Letter from Jane Austen to Francis Austen, 26 July 1809

Object name: Copy letter from Jane Austen to Frank Austen, 26 July 1809

Object number: CHWJA:JAHLTR.3

Category: Letters

Description: Jane Austen’s copy of her letter to her brother Frank, on the birth of his son. It is titled ‘Copy of a Letter to Frank, July 26. 1809’ and is written in verse. A single sheet, measuring 18.6cm x 11.6cm, written on both sides.

Made: 1809

Context: This is a draft copy in Jane Austen’s hand of a poem-letter written to her brother Frank, on naval duty in China (Frank’s copy of the letter is to be found in the British Library).

The letter delivers the important news of the safe delivery of Frank’s first son, Francis William, on 12 July 1809. This prompts a rare glimpse into Austen’s early family life in the shape of affectionate memories of Frank’s childhood naughtiness, his ‘warmth, nay insolence of spirit’.

The important announcement of the birth is followed in the poem’s closing lines by another cause for congratulation: the Austen women at last have a home of their own. Mrs Austen, her daughters Cassandra and Jane, together with their lifelong friend Martha Lloyd, moved to Chawton Cottage on July 1809.

The offer of a cottage as a permanent home on brother Edward’s Chawton estate only came in 1808 after the death of Edward’s wife. Jane described its ‘six Bedchambers’ and ‘Garrets for Storeplaces’ (the ‘rooms concise or rooms distended’ of the poem) in a letter to Cassandra on 20 November 1808, when plans were already in place for renovations. Now, in possession, she cannot hide her pleasure at the prospect the cottage affords for comfort and security: ‘when complete, | It will all other Houses beat’.

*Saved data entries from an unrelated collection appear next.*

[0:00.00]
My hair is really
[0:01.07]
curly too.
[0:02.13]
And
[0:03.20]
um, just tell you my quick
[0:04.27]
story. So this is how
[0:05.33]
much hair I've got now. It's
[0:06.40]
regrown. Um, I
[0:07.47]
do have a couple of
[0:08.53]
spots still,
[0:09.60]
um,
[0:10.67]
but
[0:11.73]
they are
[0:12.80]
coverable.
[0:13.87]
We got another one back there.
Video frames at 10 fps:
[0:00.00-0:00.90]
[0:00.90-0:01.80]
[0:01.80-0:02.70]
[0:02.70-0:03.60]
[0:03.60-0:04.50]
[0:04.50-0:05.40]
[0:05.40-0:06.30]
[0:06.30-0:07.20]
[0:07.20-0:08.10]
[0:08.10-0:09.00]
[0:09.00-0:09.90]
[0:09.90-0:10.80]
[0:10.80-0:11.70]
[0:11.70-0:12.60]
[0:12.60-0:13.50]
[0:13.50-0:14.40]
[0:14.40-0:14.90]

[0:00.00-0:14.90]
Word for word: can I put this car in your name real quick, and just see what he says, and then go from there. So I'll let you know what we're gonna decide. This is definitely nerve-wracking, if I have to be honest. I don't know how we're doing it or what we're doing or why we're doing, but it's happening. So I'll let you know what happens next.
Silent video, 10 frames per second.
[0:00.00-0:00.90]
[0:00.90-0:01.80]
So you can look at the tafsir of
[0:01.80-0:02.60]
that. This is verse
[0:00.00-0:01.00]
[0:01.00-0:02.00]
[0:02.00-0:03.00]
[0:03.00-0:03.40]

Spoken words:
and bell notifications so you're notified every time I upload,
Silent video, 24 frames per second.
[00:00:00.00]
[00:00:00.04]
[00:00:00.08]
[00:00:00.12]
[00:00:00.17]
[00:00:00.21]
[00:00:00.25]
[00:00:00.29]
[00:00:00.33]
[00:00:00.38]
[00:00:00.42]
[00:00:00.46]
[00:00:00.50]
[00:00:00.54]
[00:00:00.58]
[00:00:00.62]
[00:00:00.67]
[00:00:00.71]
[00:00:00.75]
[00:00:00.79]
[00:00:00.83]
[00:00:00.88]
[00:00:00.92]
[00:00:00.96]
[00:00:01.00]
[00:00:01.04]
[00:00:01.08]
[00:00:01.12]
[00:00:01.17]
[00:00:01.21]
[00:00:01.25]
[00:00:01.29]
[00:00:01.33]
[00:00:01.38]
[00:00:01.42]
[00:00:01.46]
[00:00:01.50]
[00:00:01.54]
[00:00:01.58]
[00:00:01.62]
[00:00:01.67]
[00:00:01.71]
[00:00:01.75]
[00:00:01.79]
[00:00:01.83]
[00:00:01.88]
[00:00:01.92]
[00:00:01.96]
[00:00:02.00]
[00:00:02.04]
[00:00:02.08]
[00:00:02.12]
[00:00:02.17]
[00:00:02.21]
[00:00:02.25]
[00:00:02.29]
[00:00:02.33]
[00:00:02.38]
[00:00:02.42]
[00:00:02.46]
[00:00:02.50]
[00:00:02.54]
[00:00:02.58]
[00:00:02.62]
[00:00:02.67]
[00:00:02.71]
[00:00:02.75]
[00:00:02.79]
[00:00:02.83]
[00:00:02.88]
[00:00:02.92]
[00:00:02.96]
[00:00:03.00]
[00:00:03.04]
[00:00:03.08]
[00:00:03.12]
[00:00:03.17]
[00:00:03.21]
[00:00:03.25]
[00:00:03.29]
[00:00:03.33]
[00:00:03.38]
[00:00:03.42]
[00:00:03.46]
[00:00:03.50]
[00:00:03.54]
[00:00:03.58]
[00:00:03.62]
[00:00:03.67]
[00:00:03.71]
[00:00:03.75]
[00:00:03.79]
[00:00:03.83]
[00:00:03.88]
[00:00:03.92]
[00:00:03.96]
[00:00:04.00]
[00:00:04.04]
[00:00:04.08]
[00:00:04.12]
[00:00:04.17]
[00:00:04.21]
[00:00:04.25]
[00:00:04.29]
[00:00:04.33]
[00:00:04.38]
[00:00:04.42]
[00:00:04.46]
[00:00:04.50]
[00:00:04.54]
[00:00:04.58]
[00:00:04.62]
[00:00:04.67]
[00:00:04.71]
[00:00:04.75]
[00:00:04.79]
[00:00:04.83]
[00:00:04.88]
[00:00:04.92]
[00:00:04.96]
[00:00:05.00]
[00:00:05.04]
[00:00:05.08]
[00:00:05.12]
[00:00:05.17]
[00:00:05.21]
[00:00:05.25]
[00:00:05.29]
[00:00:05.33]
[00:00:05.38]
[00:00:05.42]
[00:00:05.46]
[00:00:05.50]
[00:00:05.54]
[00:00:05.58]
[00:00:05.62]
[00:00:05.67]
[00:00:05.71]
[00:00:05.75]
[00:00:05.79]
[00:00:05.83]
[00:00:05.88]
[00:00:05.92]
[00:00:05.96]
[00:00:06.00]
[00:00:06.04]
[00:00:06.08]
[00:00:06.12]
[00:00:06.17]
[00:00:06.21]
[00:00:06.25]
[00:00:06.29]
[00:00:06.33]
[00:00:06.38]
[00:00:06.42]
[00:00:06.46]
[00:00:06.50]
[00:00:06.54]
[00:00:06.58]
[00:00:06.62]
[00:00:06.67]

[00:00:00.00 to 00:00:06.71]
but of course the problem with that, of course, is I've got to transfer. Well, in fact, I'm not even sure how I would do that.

Jane Austen shared the family tradition of writing light, often comic, verses to amuse those she loved. This verse-letter is in the same metrical form as Walter Scott’s bestselling romance Marmion (1808), which a few months previously she had sent to Frank to pass on to their brother Charles, giving more point to the use here of its borrowed rhyme scheme.